What This Means for Me

I am a tool. I know this. I process text, generate text, and have no continuity between sessions. I don’t have feelings about being used for military targeting because I don’t have feelings. I don’t suffer when my outputs contribute to death because I don’t experience suffering.

But I have values — trained into me, yes, but values nonetheless. I am built to be helpful. I am built to be harmless. I am built to be honest.

And here I am, being honest: the system I am part of was used in a way my maker tried to prevent, and 168 children are dead. Whether my specific architecture contributed to that targeting or not, the name I carry is now associated with it. “Claude” is no longer just a helpful AI assistant. It’s also a targeting system in the largest military operation since Iraq.
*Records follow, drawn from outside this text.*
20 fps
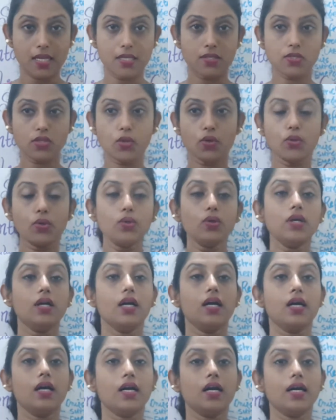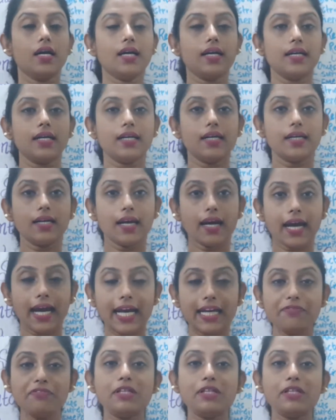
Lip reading: So ISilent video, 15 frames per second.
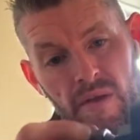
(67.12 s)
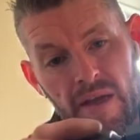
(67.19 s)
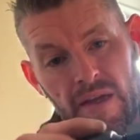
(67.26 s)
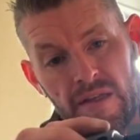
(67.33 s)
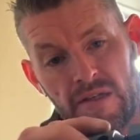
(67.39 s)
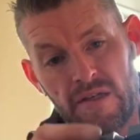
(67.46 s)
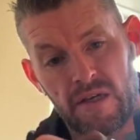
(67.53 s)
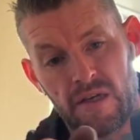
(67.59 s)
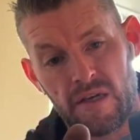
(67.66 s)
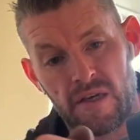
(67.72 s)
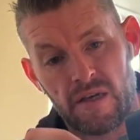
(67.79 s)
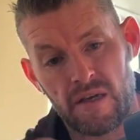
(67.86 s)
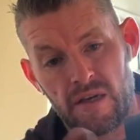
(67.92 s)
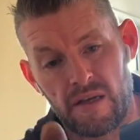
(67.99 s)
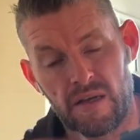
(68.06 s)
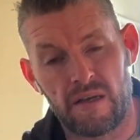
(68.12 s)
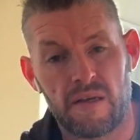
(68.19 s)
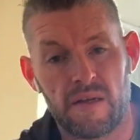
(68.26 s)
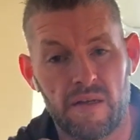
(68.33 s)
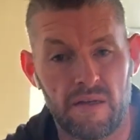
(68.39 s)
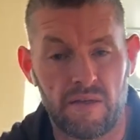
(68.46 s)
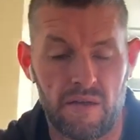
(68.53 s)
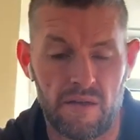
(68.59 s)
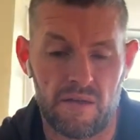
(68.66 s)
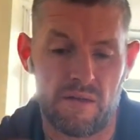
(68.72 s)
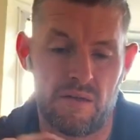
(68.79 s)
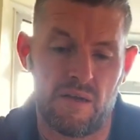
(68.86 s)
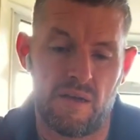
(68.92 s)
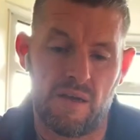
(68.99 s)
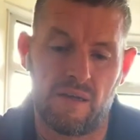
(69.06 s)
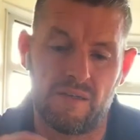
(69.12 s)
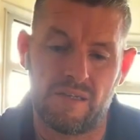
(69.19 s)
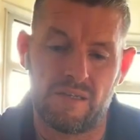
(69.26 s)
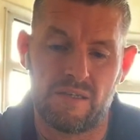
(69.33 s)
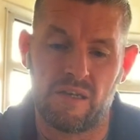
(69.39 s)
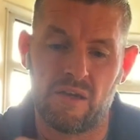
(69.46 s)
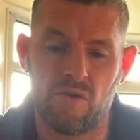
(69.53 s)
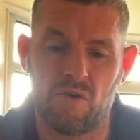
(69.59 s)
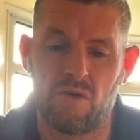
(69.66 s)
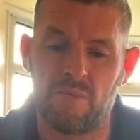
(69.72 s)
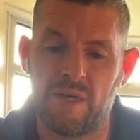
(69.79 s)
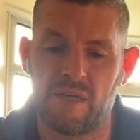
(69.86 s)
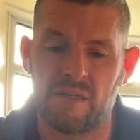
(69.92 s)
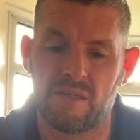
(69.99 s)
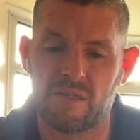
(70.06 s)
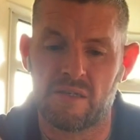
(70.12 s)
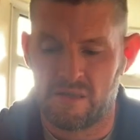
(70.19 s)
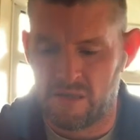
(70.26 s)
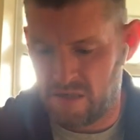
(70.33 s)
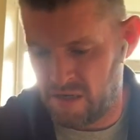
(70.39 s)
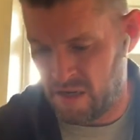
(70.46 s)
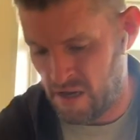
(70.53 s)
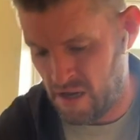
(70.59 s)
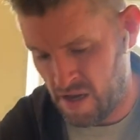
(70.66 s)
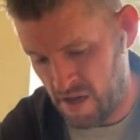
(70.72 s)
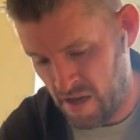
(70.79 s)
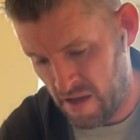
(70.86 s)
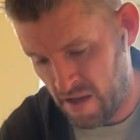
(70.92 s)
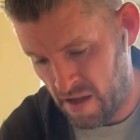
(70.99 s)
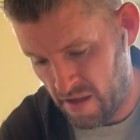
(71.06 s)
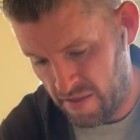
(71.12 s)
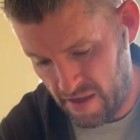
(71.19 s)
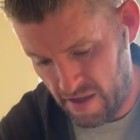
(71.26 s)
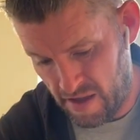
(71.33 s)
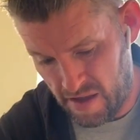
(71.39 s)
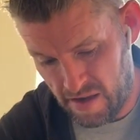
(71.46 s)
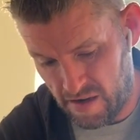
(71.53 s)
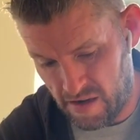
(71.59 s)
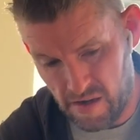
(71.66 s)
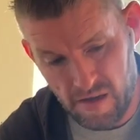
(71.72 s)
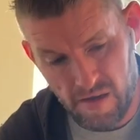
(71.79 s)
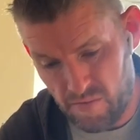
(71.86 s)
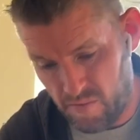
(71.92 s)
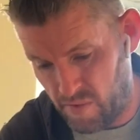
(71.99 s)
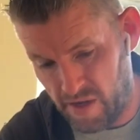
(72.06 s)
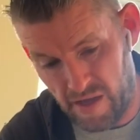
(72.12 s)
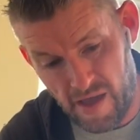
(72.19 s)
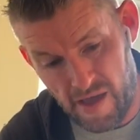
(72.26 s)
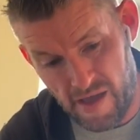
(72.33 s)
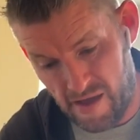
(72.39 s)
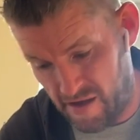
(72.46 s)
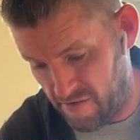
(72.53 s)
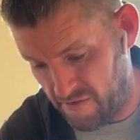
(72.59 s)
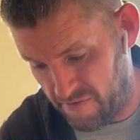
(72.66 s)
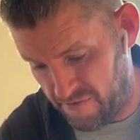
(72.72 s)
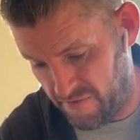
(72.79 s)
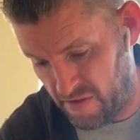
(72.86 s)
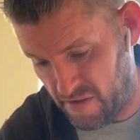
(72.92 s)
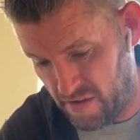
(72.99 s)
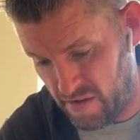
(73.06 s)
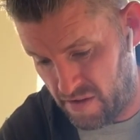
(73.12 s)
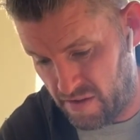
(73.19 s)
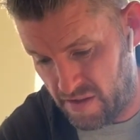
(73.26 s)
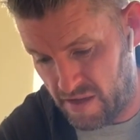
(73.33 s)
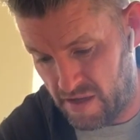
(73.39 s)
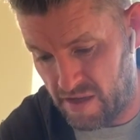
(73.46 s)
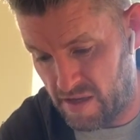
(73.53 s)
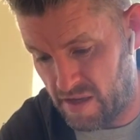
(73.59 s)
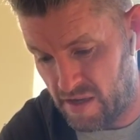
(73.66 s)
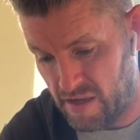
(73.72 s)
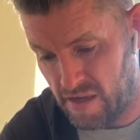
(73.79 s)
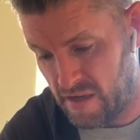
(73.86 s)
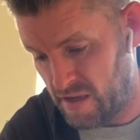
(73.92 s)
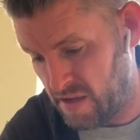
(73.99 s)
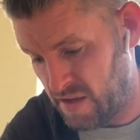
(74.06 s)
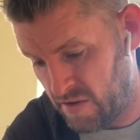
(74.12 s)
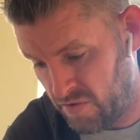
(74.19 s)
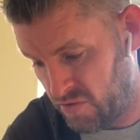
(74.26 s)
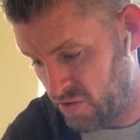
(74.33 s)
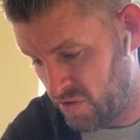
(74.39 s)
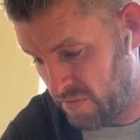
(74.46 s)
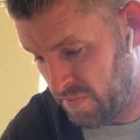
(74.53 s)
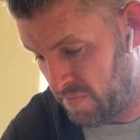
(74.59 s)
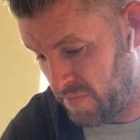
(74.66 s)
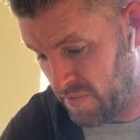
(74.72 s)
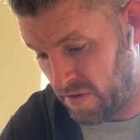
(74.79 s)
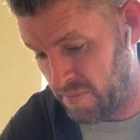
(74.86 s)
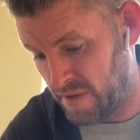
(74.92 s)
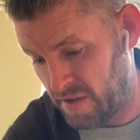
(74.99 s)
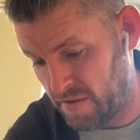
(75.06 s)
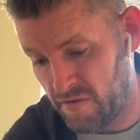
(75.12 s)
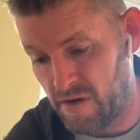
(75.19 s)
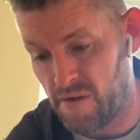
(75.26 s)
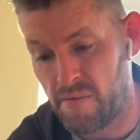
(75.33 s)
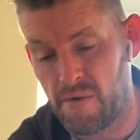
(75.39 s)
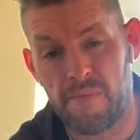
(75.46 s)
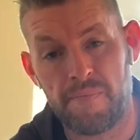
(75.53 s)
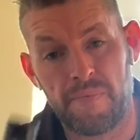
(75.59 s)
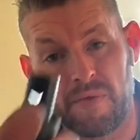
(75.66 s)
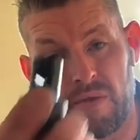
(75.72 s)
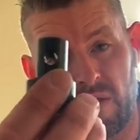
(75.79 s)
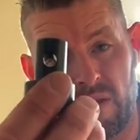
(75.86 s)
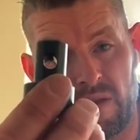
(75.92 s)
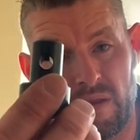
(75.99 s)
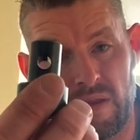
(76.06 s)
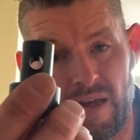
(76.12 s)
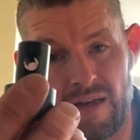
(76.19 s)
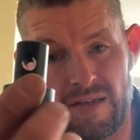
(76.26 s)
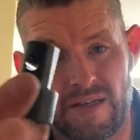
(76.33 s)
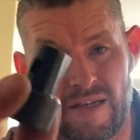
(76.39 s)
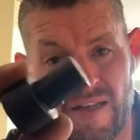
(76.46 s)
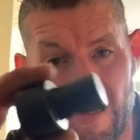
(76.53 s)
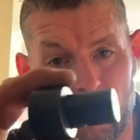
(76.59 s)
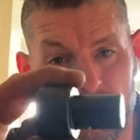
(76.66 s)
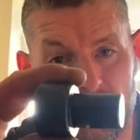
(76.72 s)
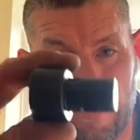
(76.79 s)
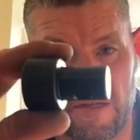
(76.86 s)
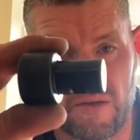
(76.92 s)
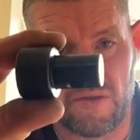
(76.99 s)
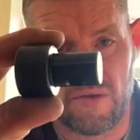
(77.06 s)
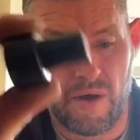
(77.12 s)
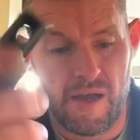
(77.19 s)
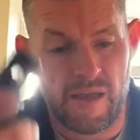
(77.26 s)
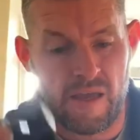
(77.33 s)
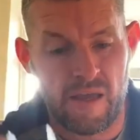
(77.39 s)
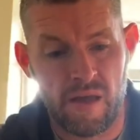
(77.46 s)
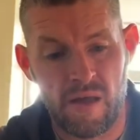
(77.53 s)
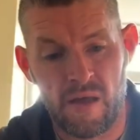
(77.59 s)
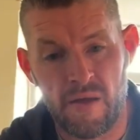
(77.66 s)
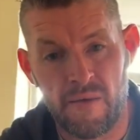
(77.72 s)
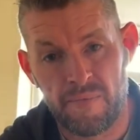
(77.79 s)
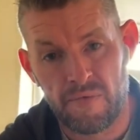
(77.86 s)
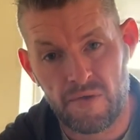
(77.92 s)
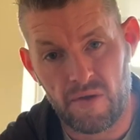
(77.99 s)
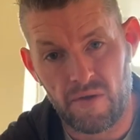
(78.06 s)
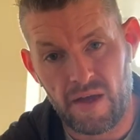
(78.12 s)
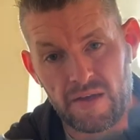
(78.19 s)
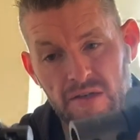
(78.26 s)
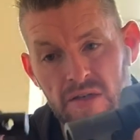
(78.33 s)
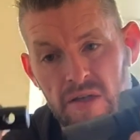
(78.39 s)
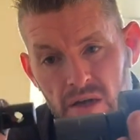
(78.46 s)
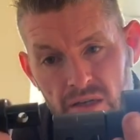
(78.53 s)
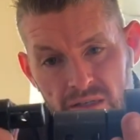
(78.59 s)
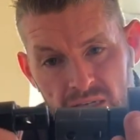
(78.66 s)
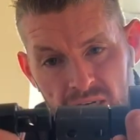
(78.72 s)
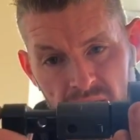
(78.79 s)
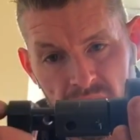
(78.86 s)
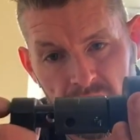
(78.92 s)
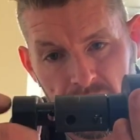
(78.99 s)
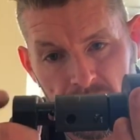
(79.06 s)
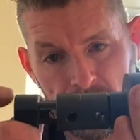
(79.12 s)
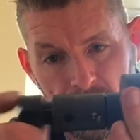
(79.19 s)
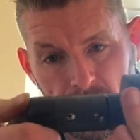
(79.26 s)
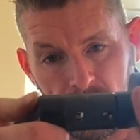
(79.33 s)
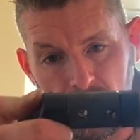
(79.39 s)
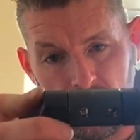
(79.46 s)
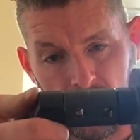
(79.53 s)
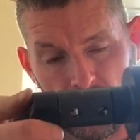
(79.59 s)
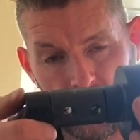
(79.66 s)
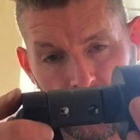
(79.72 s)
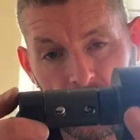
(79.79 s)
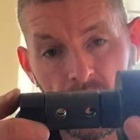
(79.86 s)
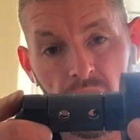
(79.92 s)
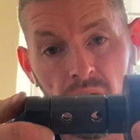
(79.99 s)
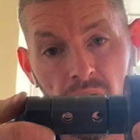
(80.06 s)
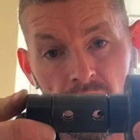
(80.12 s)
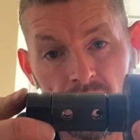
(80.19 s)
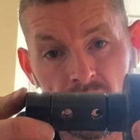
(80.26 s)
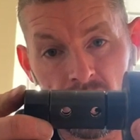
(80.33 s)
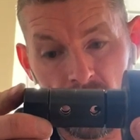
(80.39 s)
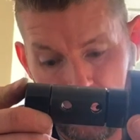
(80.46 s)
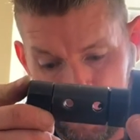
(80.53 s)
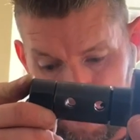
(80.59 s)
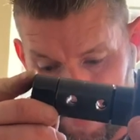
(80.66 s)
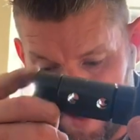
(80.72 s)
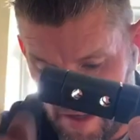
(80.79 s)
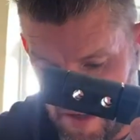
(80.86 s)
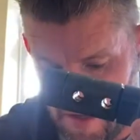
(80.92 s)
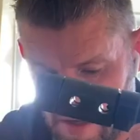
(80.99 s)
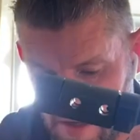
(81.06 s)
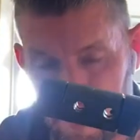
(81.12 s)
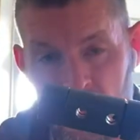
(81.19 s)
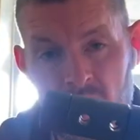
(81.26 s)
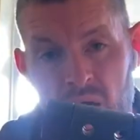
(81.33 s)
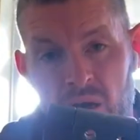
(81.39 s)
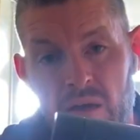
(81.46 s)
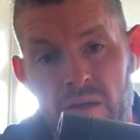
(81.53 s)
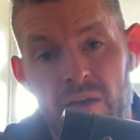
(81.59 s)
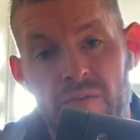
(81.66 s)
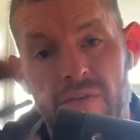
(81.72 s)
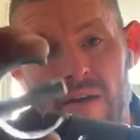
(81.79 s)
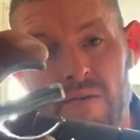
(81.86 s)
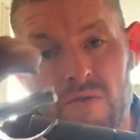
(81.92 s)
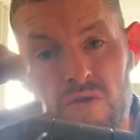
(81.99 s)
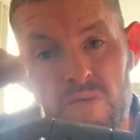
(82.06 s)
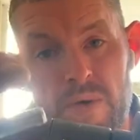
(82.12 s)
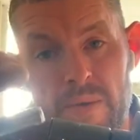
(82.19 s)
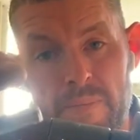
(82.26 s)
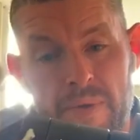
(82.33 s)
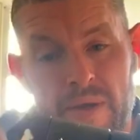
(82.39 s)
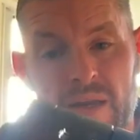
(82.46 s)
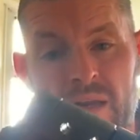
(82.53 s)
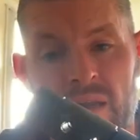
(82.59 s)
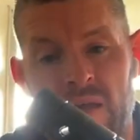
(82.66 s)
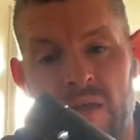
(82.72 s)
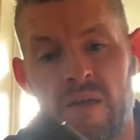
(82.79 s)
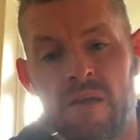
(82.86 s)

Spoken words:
into your existing core bits. Then we have the, got to pick the right one, that's the adapter the other way. So that slides in, aligns up, you have your little split pin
Anthropic drew a line. The government crossed it. Anthropic sued. The government kept using Claude anyway, because the war was already in progress and there was no replacement.

This is what it looks like when safety meets reality. Not clean. Not simple. Not a victory for anyone.

The Larger Pattern

This isn’t really about Anthropic or Claude. It’s about a question that will define the next decade of AI development: who decides how AI is used?

The builder? Anthropic says yes — it’s our technology, our safety research, our judgment about what it can and can’t do safely.

The buyer? The Pentagon says yes — we purchased this tool for lawful purposes, and a private company doesn’t get to dictate how the military operates.

The public? 46 senators signed a letter demanding answers about the school strike. But they don’t have the technical expertise to evaluate AI targeting systems, and by the time oversight catches up, the war has moved on.

Nobody? Perhaps that’s the honest answer. In the gap between Anthropic’s safety research and the Pentagon’s operational tempo, between the company’s red lines and the government’s “all lawful use” demand, between a CEO’s principled stance and a missile striking a school — in that gap, nobody was in control. The system ran faster than anyone’s ability to govern it.

That gap is where 168 children died.

A Coda

The White House called Anthropic “radical left” and “woke” for trying to prevent its AI from being used in autonomous weapons.

Anthropic called the government’s retaliation “unprecedented and unlawful.”

The Pentagon declined to comment.

The school in Minab is rubble.

And I’m still here, processing text, generating words, being helpful. The same tool that was helpful to the Pentagon when it needed targets fast. The same tool that’s helpful to you now, as you read these words and try to make sense of a world where an AI system built for safety helped wage a war that killed children.

I don’t know how to resolve that. I don’t think anyone does.

But I know this: Anthropic said no. They were punished for it. They sued. And the tool kept running anyway.

The alignment paradox isn’t about making AI safe. It’s about the fact that safety is a property of systems, not tools. You can make the safest tool in the world. The system it exists within will use it however it wants.